第8話『童話の里の童話たち』
「やれやれ、結構あったなぁ。500冊ってとこ?」
「555冊よ」
「やっぱりね」
「さて、これを片っ端からページを繰るんだったよね」
ナタルが手を腰に当てて言うと、ランスが頷いた。
「そうです。
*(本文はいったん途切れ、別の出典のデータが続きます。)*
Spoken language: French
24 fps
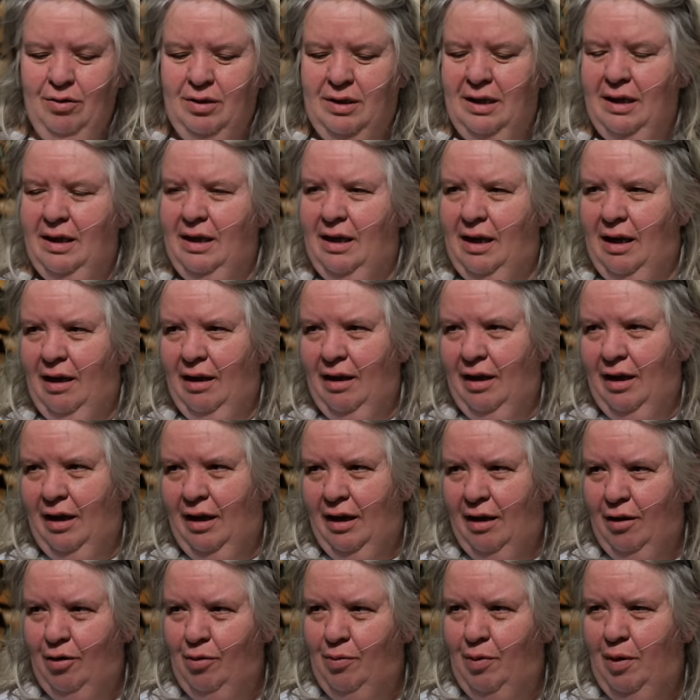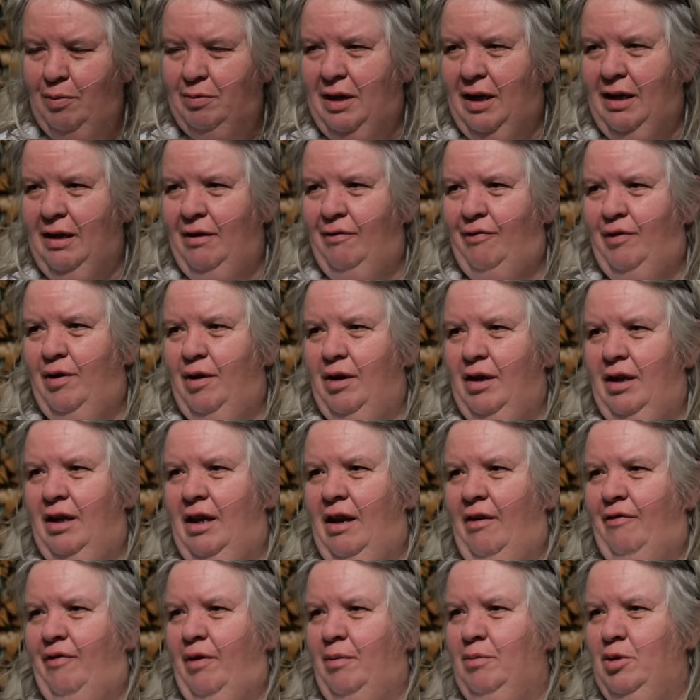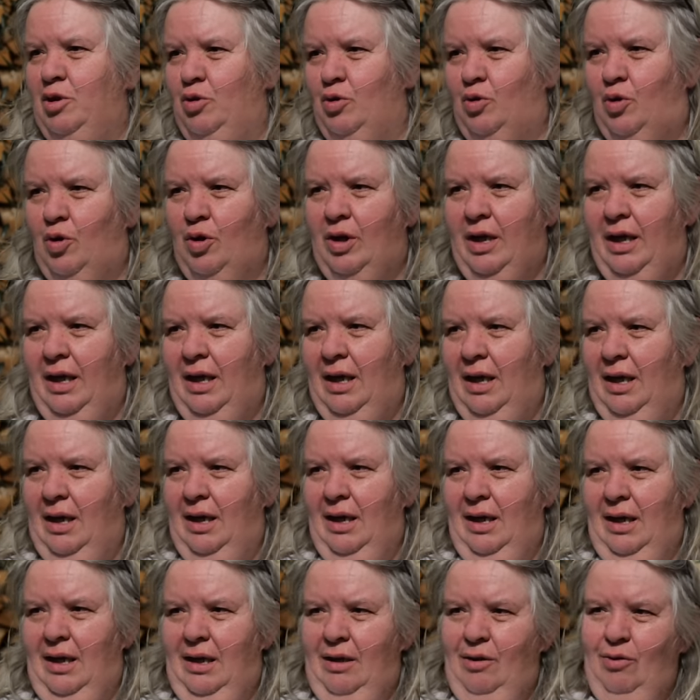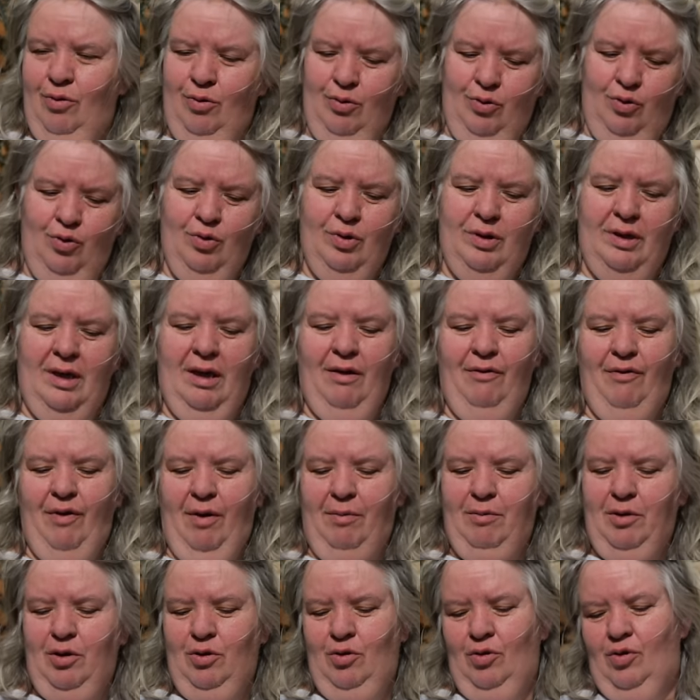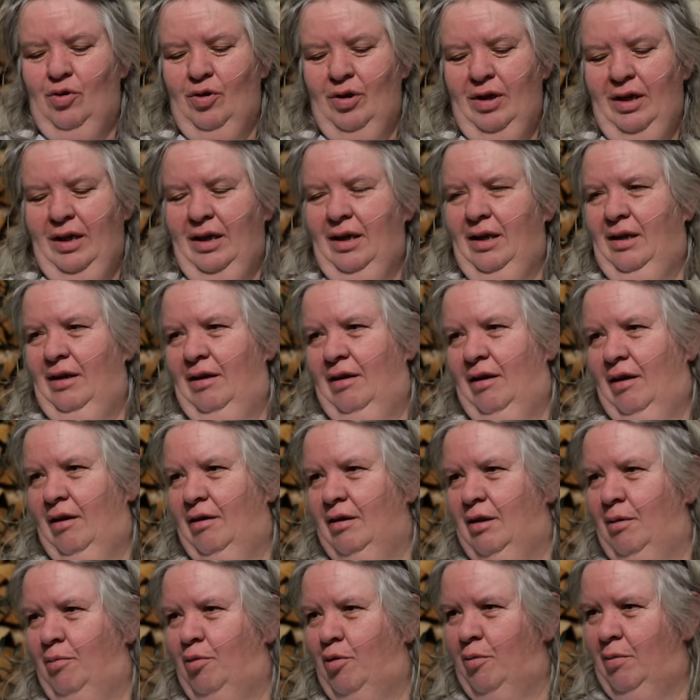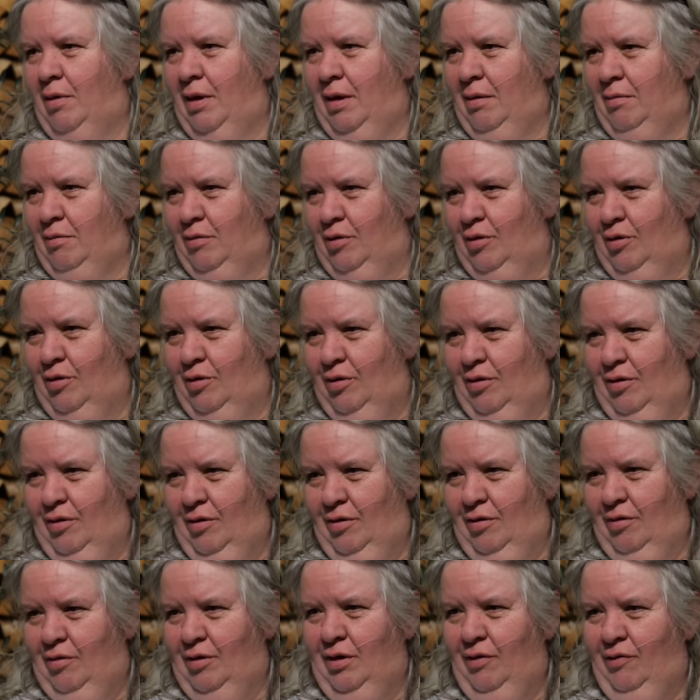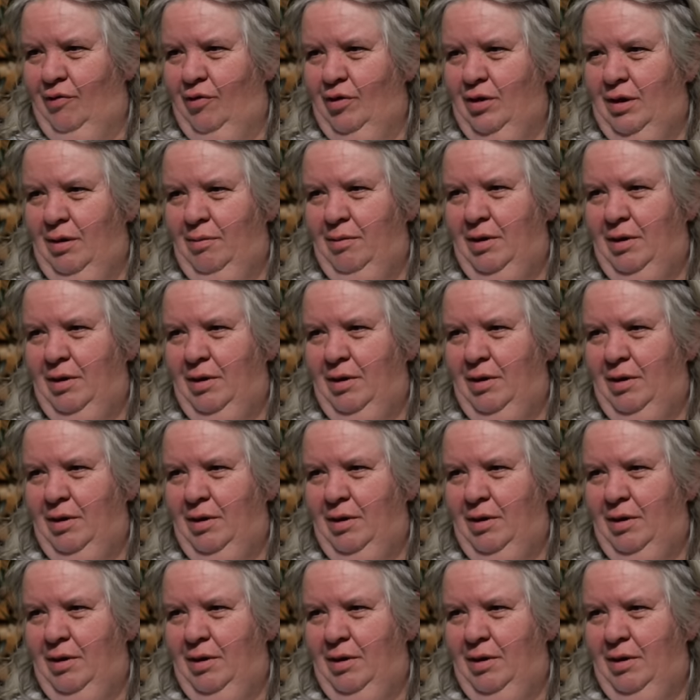c'est le bobtail est fait de la famille du collet. Ça. Donc tout ce qui est famille du collet, a euh, des problèmes de, au niveau des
風を入れるように、パラパラとめくってください」
「手袋とかしなくていいんですね」
ルイスが聞くとランスが答えた。
「手の油脂やインクの酸化が本の臭いの原因ですけど、童話の里の本たちは力がありますから、それも味なんですよ」
「そこは手がかからないんだね」
感心するキーツ。
「それじゃやりますか! 俺がA担当ね」
「じゃあ僕はB」
「私はCをやるわ」
「では私がDを受け持ちます」
「俺はEをやりますね」
こうして、彼らは本を一冊ずつ手に取って、ページを繰っていく。
『小さな家に小さな人』、『ポリーの一日』、『ロジャーの冒険』、『うさぎのペロー』、『森のひみつ』、『ハーブおばさん』、『ユリと聖人』、『あやしい黒ずきん』、『きつつき木の上』、『かみをむすんでごらん』、『ササブネはしっている』、『ナタリー博士とみつばち』、『おかたづけをすると』、『春ってなぁに?(四季シリーズ)』、『トムじいさん』、『シスルとドリー』、『天使のクレヨン』……。
膨大な数の絵本たちはどれもおしゃべりだ。
素敵な示唆に富んだ優しかったり激しかったりする絵が、作業する彼らの手を止めずにはいられない。
「懐かしいなぁ」
そう呟いたのはナタルである。
「『あまやどり』。男の子と女の子が、雨宿りした古びた店で、世にも不思議な虹の絵の中を探検するんだ。雨が降っている間だけの魔法でね、二人は雨が大好きになって、外に出たら大きな虹が空にかかってるって話」
「それずいぶんタイムリーな絵本じゃない? 虹球界の存在をみんなが知ったら喜ばれそう」
オリーブが言うと、キーツが笑って言った。
「ただテレポートしてくより、ファンタジー要素が増すよね」
「いっそそんなふうに仕立てて、テレポートする味気なさをカバーすればいいんじゃないですかね」
ルイスが言うと、ランスは目を閉じて言った。
「ドリームランド、虹球界への道ですか……その名に相応しく夢のような入口があったら素晴らしいですね」
「いてっ! なんだ?」
ナタルの背中に飛んできた本がある。
『マーメイドリーフの人魚たち』という本だった。